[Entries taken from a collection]
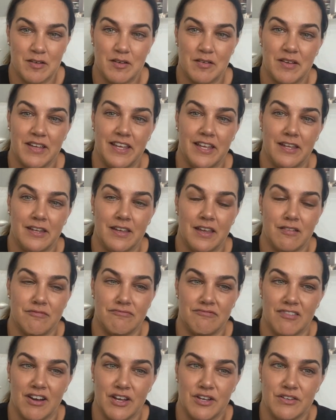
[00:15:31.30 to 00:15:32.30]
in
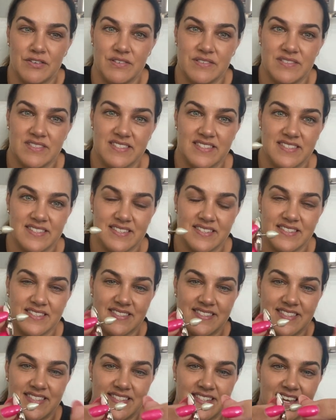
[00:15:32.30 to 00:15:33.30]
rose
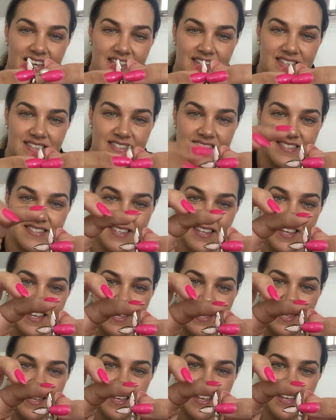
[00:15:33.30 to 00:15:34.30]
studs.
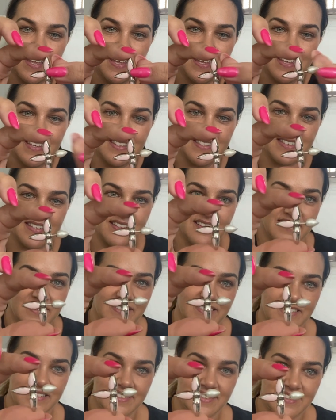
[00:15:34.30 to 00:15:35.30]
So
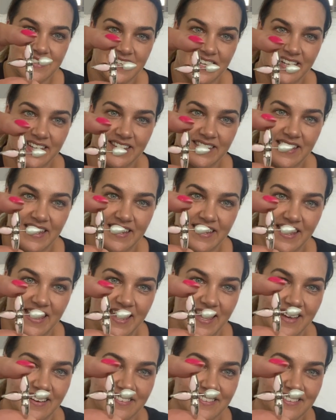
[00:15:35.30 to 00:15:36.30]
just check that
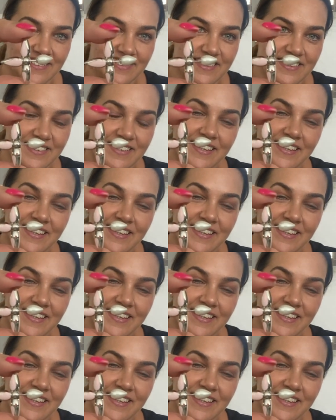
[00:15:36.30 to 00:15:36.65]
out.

## How to complete this task
Please output an exact repetition of the lines from the line containing "[00:15:33.30 to 00:15:34.30]" to the end of the records, both included, with no pictures and no additional text.

## Task result
[00:15:33.30 to 00:15:34.30]
studs.
[00:15:34.30 to 00:15:35.30]
So
[00:15:35.30 to 00:15:36.30]
just check that
[00:15:36.30 to 00:15:36.65]
out.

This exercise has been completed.